Task instructions — Each entry should be duplicated verbatim; its pictures should not be.

= = = = =

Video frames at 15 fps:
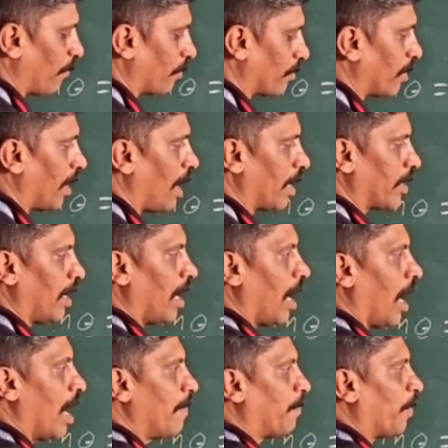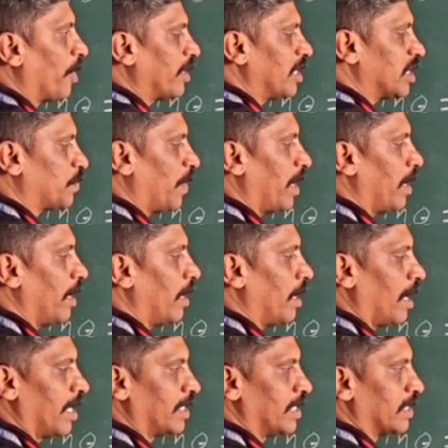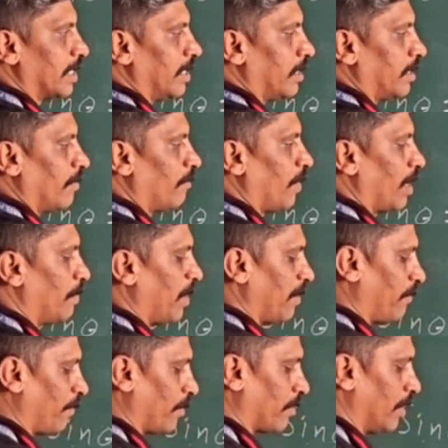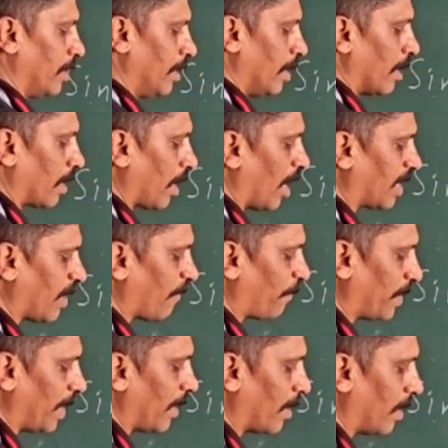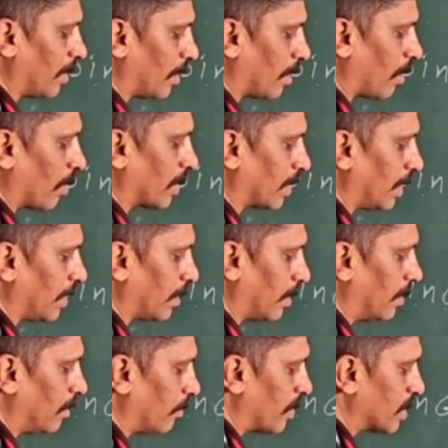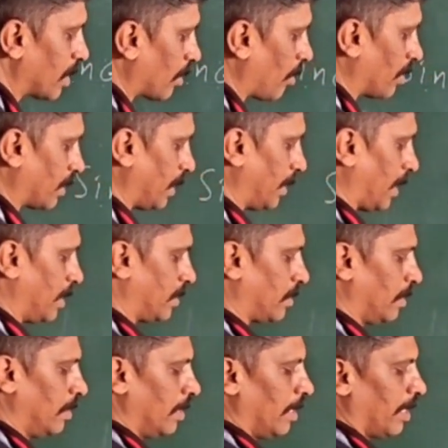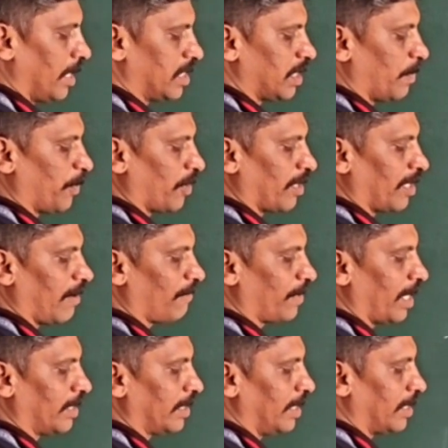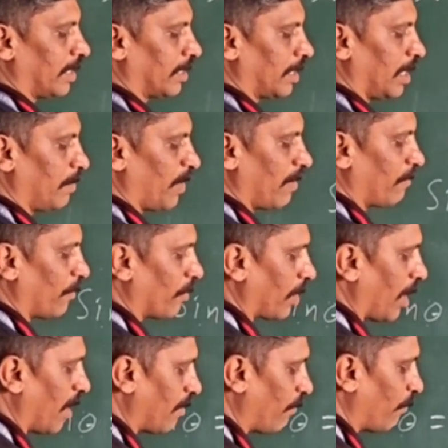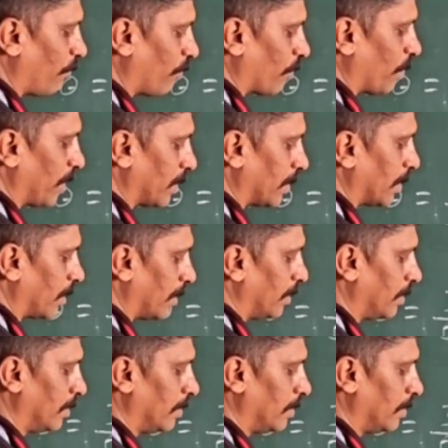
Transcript: 4 or hypotenuse by adjacent 5 by 4. Cot of an angle, cot theta. What is the cot theta is? Reciprocal of tan theta 3 by 4 or 4 by 3.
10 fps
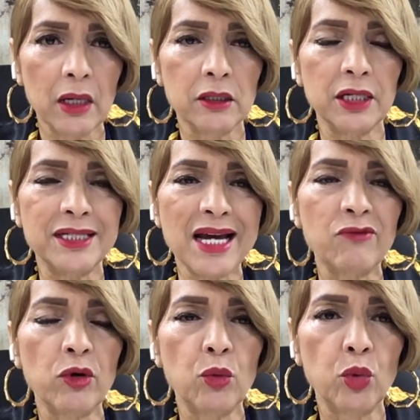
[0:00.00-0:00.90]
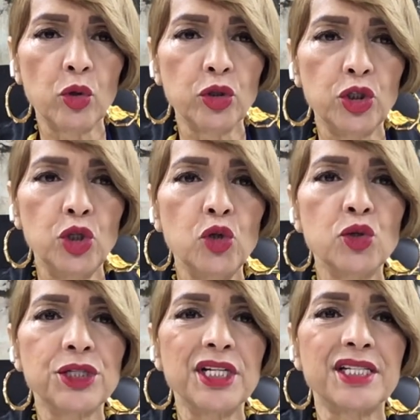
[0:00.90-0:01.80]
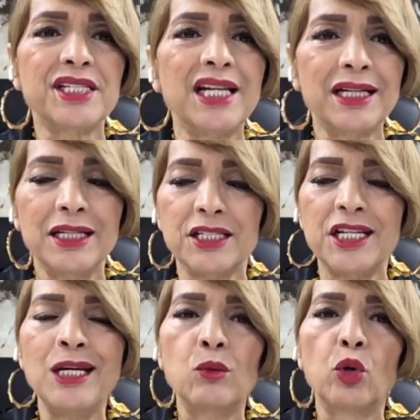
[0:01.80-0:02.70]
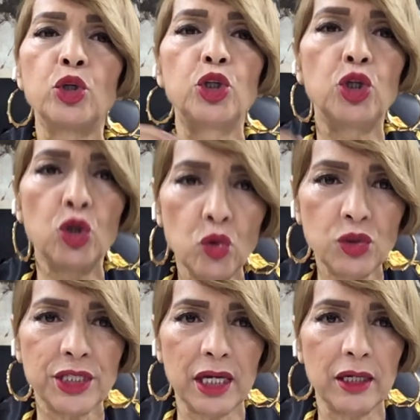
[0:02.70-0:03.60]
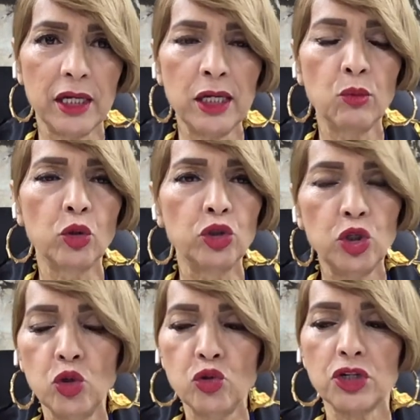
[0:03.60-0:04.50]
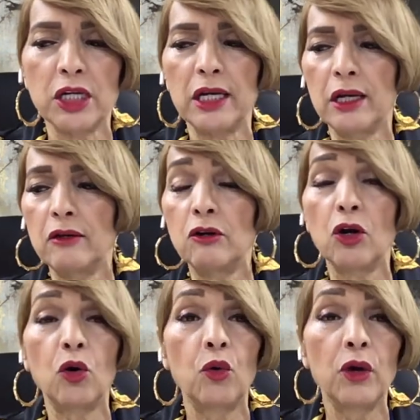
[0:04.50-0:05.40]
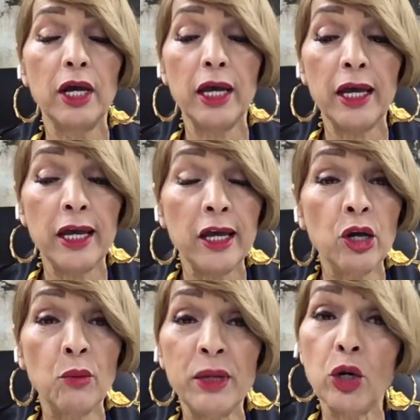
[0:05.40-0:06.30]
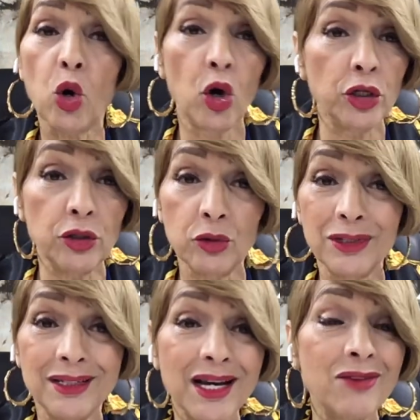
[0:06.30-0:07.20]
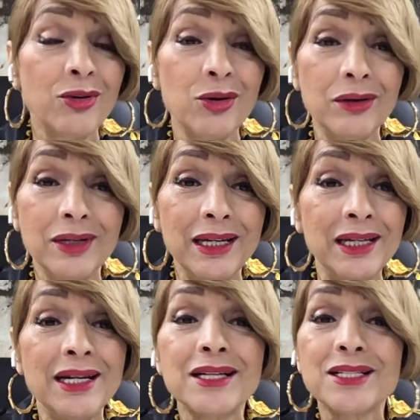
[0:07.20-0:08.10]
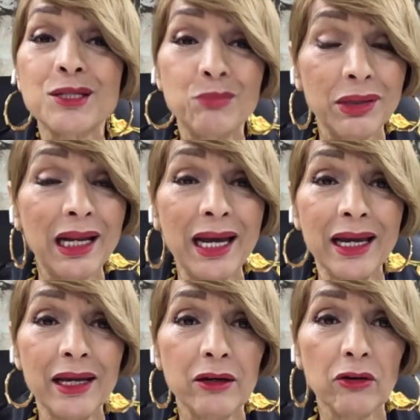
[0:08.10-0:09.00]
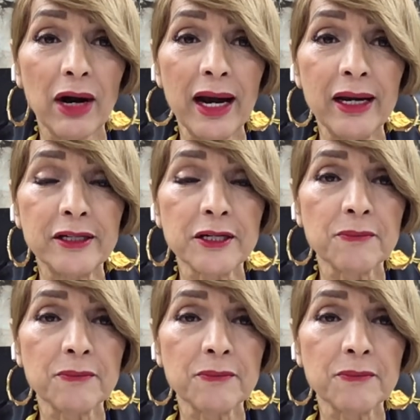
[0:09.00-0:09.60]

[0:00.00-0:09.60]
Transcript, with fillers: The devil will use the sickness, he will use it. He will use it, you know, he'll be on you. The devil, he doesn't play, right?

= = = = =

Response box —
Video frames at 15 fps:
Transcript: 4 or hypotenuse by adjacent 5 by 4. Cot of an angle, cot theta. What is the cot theta is? Reciprocal of tan theta 3 by 4 or 4 by 3.
10 fps
[0:00.00-0:00.90]
[0:00.90-0:01.80]
[0:01.80-0:02.70]
[0:02.70-0:03.60]
[0:03.60-0:04.50]
[0:04.50-0:05.40]
[0:05.40-0:06.30]
[0:06.30-0:07.20]
[0:07.20-0:08.10]
[0:08.10-0:09.00]
[0:09.00-0:09.60]

[0:00.00-0:09.60]
Transcript, with fillers: The devil will use the sickness, he will use it. He will use it, you know, he'll be on you. The devil, he doesn't play, right?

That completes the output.